Building a house for missions
Goshen, Indiana – When some of us who now make up a missionary support team were asked to be part of a supportive group, it didn’t seem that anything would change. After all, a number of us had been part of the discernment process 20 years earlier when a family from our area had first made the decision to begin language study in the Middle East. Some of us had been regular financial supporters for most of the intervening years – encouraging them during a brief time back in the States, and in a later return to the Middle East.

What was different was the sense of responsibility that all of us on the team felt as we made the commitment to assume responsibility for their financial support. The family's transition to EMM meant an increased (and more realistic) budget and the need for additional monthly support. We believed it was time for them to return to their place of ministry, but the financial obstacles looked overwhelming. In conversations with EMM administrators, we agreed that a failure to provide adequate financial support would necessitate an early return to the States.

A fund-raising dinner in our community and an unexpected gift from an estate gave us the cushion we believed would give us time to work on broader support. Based on the monthly support needed, the additional resources would carry us through most of the first year. Another community was planning a fund-raiser for the following spring, so we hoped that would carry us for some additional months.

As the months went by, however, the additional support always seemed to be just at the horizon – visible and tantalizing, but not solid and material. What were we going to do?

Two of our support team members were builders, and they began to discuss the possibility of building a fund-raising home. We encouraged their planning, discussed various options with them, and then gave them our support to do it.

Contractor Dave Miller of Sunrise Home Builders headed the effort, along with support from Don Miller and wonderful cooperation from the rest of the community here. First we had to select a building site and agree on the kind of home to be built. The planners chose a building lot in a growing subdivision of smaller homes on the west side of Goshen. They chose a small size home to maximize the buyers’ market.

The first gift to our MST ‘house raising’ effort came in the form of a discounted building lot. I was disappointed when not many people showed up at the first framing day I helped with, but support continued to be steady. Twenty-five to thirty people helped on one or more of four framing days, and more than a dozen businesses and contractors gave discounted labor or materials. The areas of donated or discounted work included general contracting, framing, roofing, masonry, siding, plumbing, heating and cooling, electrical, drywall, carpeting, cabinetry, and trim.

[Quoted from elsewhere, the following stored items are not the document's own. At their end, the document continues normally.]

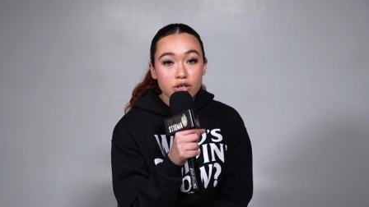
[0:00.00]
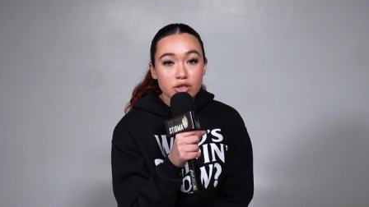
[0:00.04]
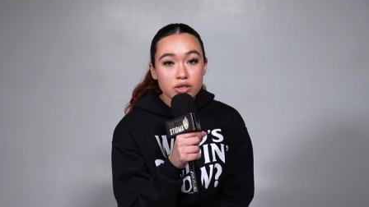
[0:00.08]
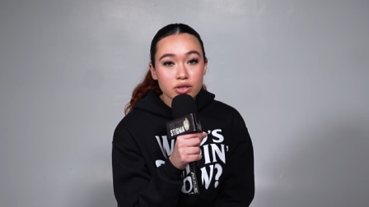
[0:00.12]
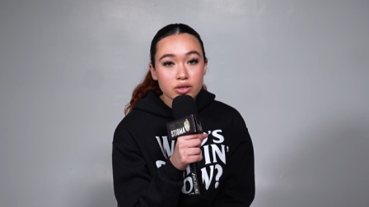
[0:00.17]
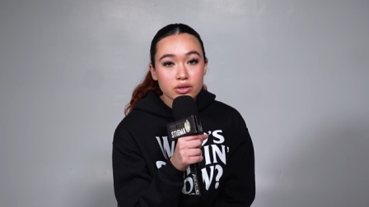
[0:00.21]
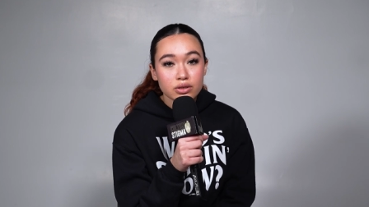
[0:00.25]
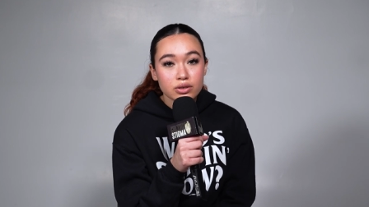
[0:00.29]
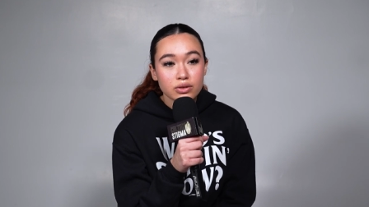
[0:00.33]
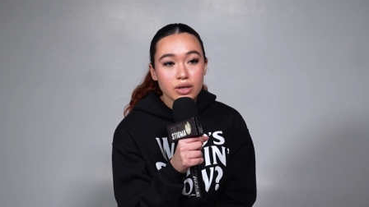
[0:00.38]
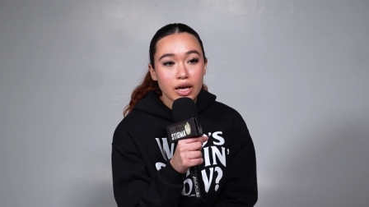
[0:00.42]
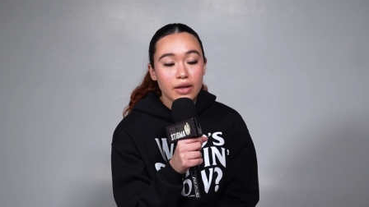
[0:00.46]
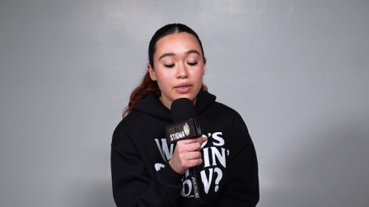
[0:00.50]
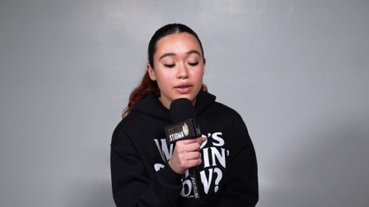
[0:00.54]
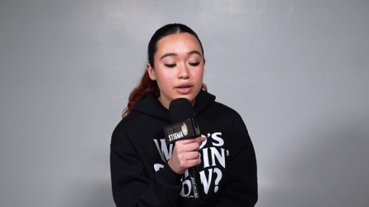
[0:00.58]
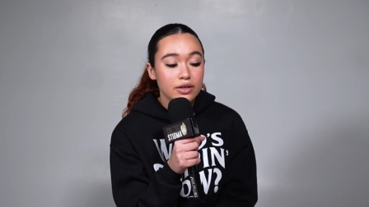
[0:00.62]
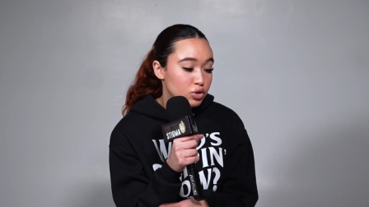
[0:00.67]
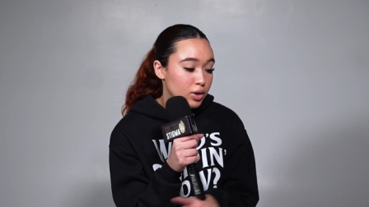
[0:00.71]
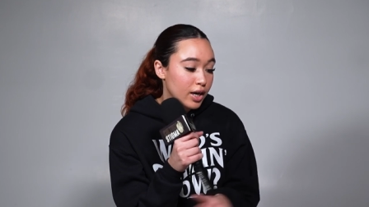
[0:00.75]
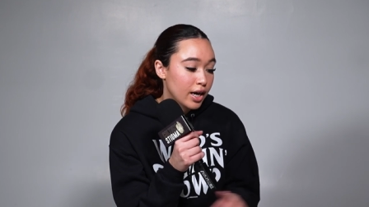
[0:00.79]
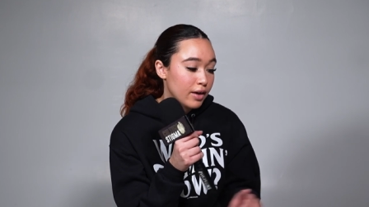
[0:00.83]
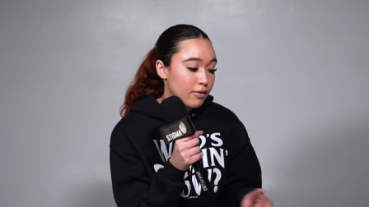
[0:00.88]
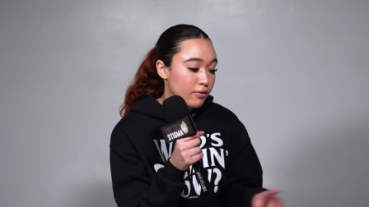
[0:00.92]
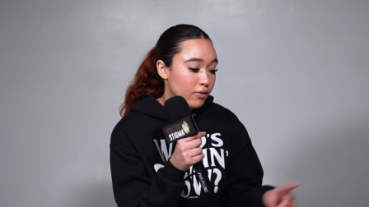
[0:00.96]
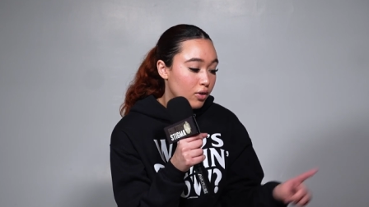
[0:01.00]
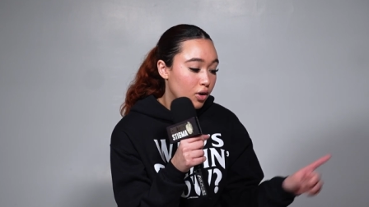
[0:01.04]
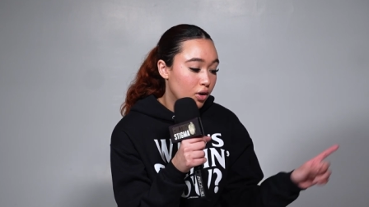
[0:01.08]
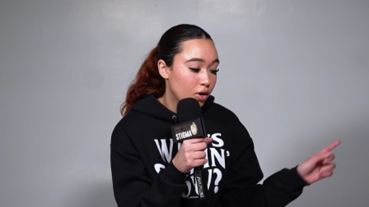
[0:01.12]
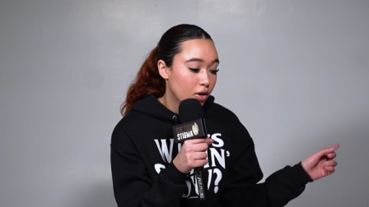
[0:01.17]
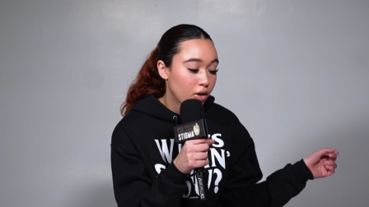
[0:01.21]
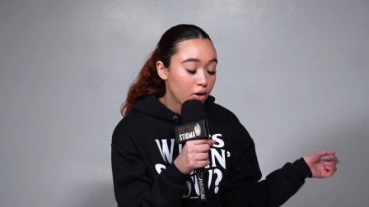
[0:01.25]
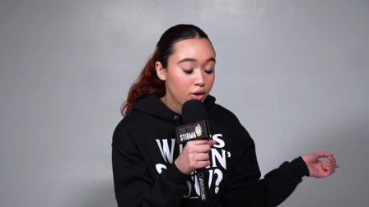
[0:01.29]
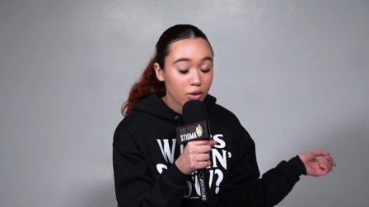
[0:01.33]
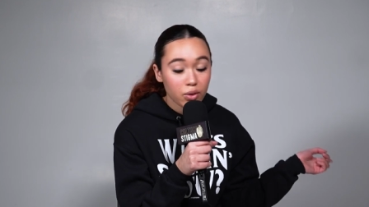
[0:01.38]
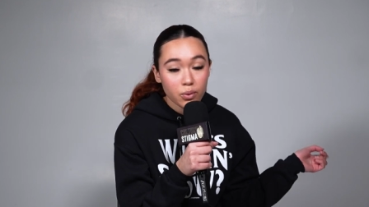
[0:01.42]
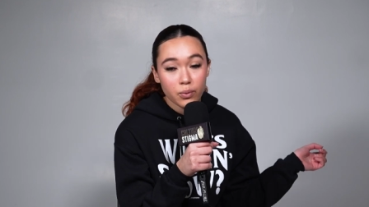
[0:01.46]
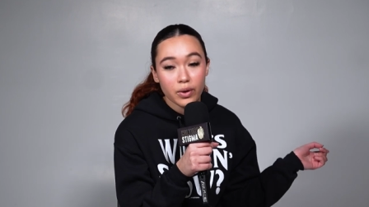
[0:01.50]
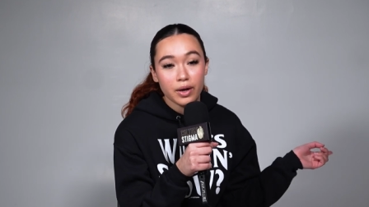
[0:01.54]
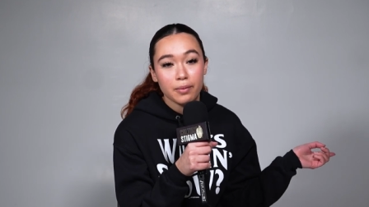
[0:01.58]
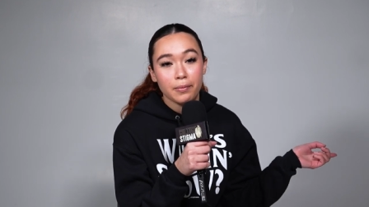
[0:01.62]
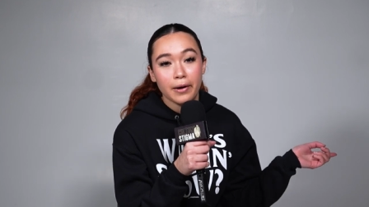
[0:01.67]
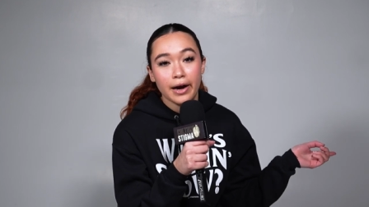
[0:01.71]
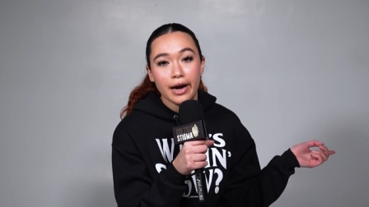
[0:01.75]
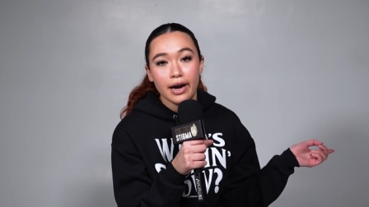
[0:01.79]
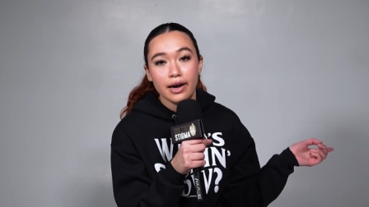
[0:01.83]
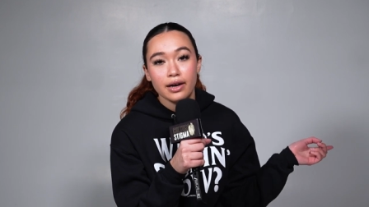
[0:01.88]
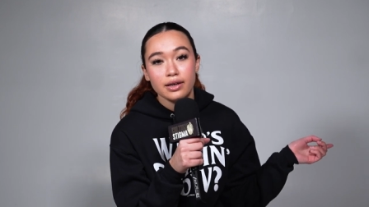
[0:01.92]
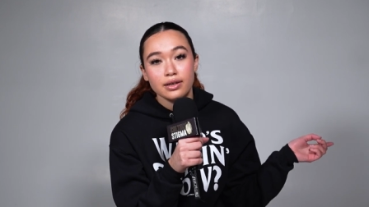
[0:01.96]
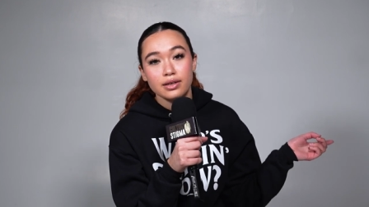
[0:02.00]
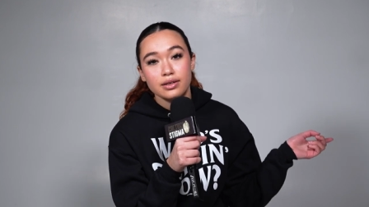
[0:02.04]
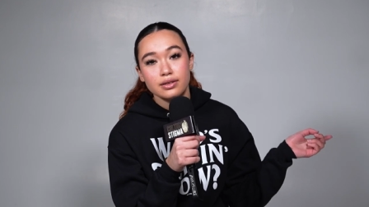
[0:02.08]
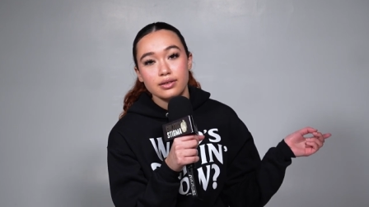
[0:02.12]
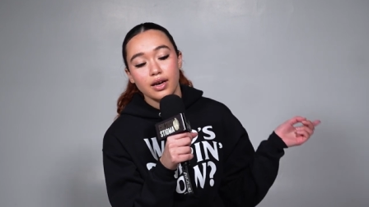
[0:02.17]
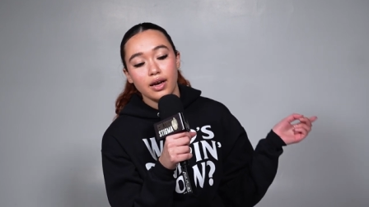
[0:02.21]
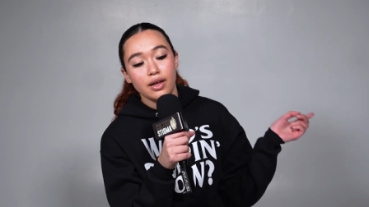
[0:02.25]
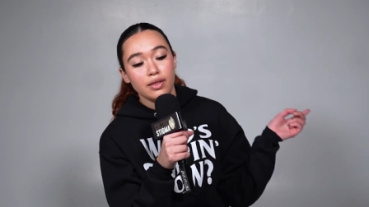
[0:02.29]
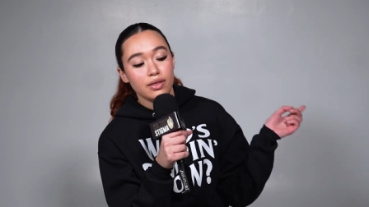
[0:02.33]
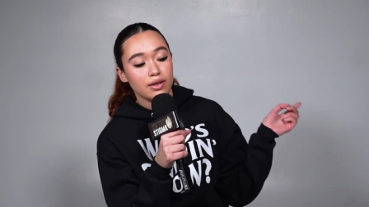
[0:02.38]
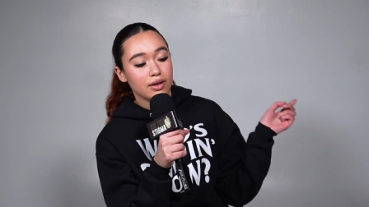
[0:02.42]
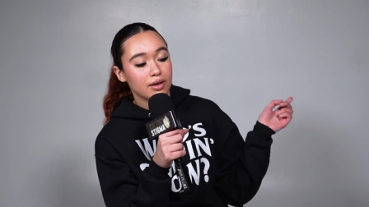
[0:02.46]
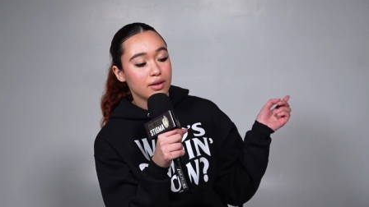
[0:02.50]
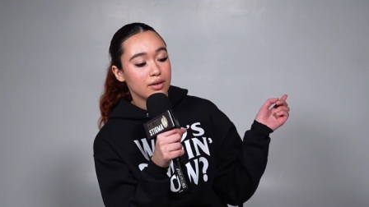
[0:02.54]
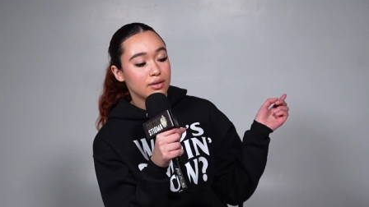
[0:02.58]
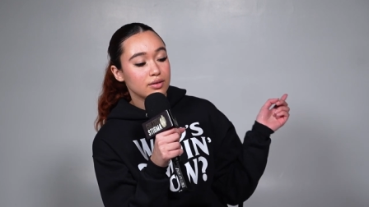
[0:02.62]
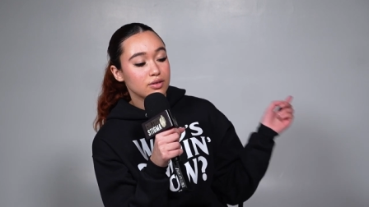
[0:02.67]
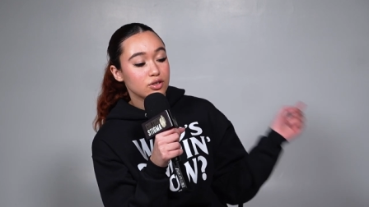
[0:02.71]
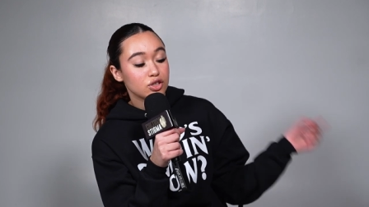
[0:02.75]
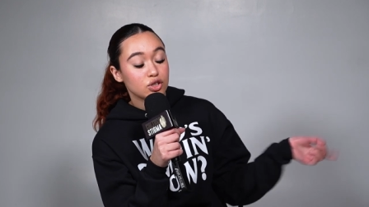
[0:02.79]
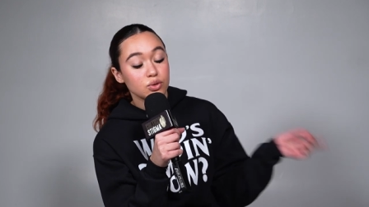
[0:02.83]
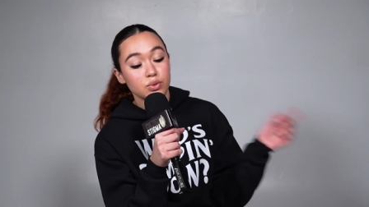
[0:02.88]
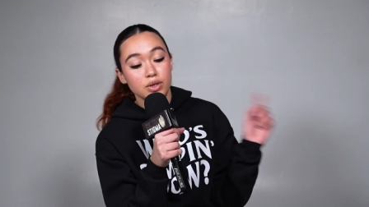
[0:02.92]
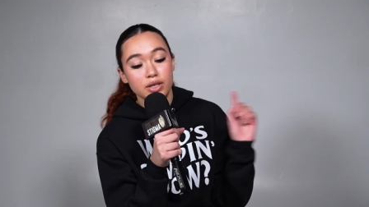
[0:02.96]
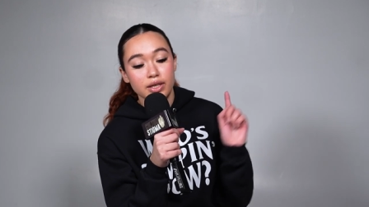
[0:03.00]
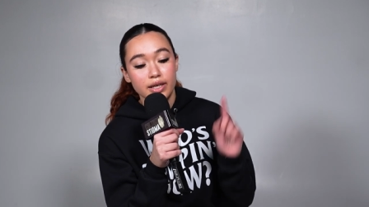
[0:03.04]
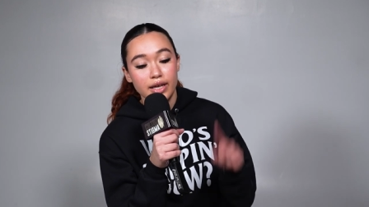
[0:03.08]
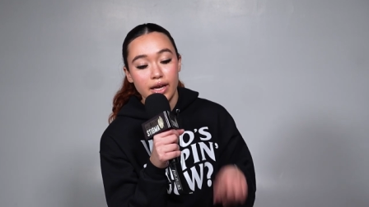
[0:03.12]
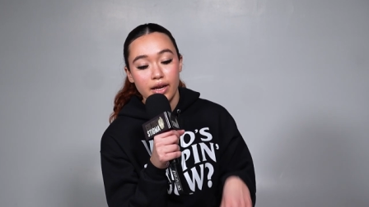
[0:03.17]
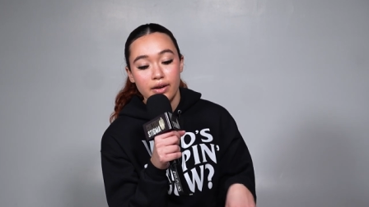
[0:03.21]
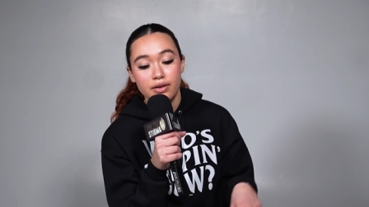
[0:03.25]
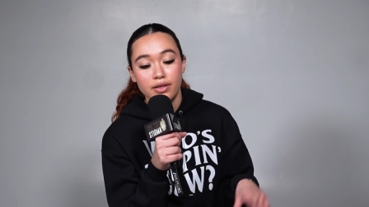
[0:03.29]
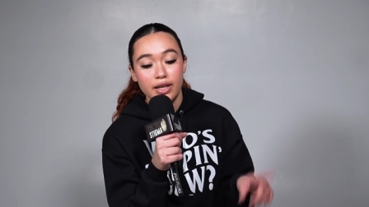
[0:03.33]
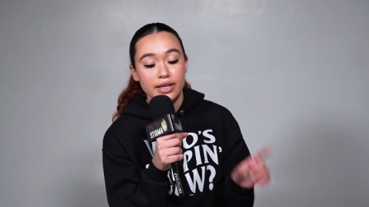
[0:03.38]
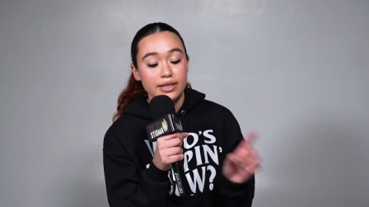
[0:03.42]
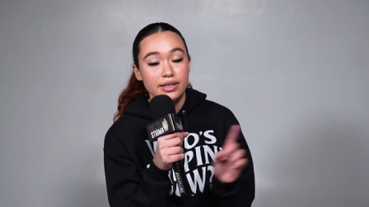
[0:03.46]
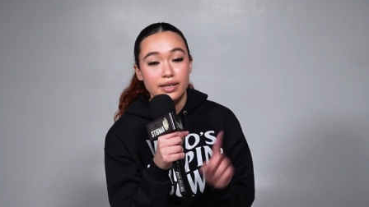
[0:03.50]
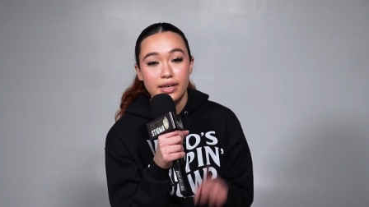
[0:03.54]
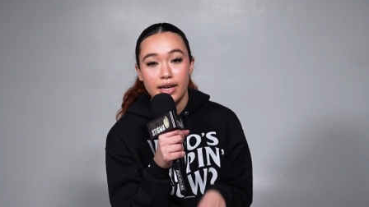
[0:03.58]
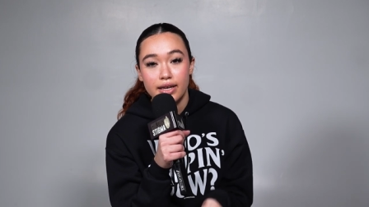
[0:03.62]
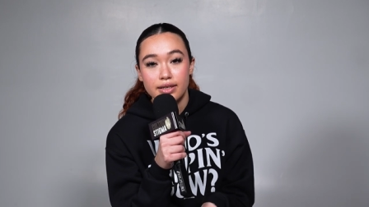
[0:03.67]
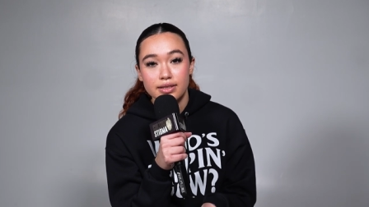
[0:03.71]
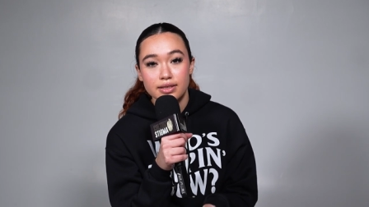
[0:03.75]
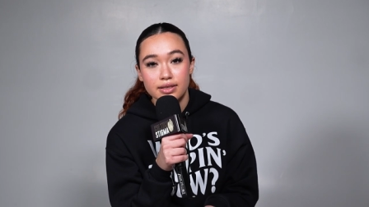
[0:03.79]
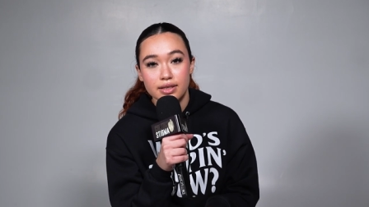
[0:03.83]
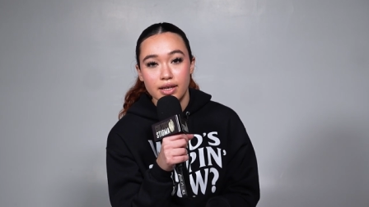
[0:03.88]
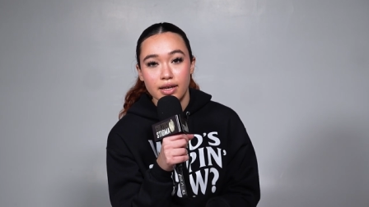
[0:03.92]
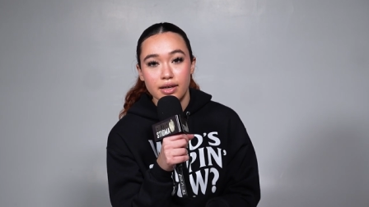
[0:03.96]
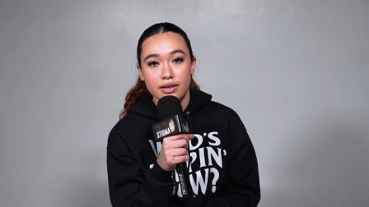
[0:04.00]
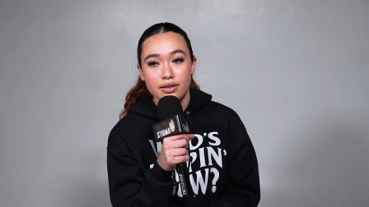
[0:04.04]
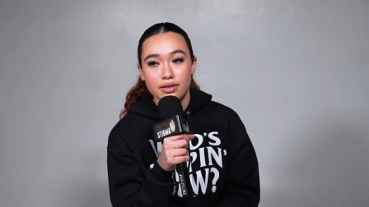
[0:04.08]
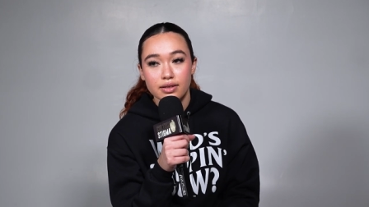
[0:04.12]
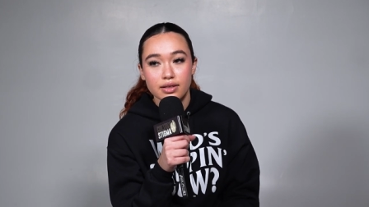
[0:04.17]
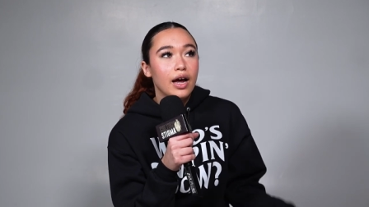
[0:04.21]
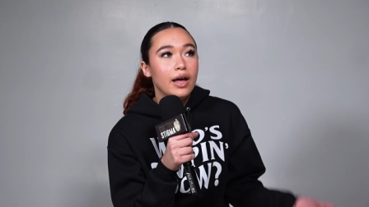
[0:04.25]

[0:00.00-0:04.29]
or two, and then drive all the way back and then do it again like the next day.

The house sold quickly, and the profit was just over $31,000. Dave noted that the actual selling of the home was one of the few components that was not discounted in some way. We feel so blessed!

The work of broadening regular support for a missionary family continues to be a constant challenge for us as a MST. But thanks to the "house raising," we have breathing room again. We are grateful to God for all who participated in this "house raising" that is helping to keep skilled and committed workers in one more harvest field.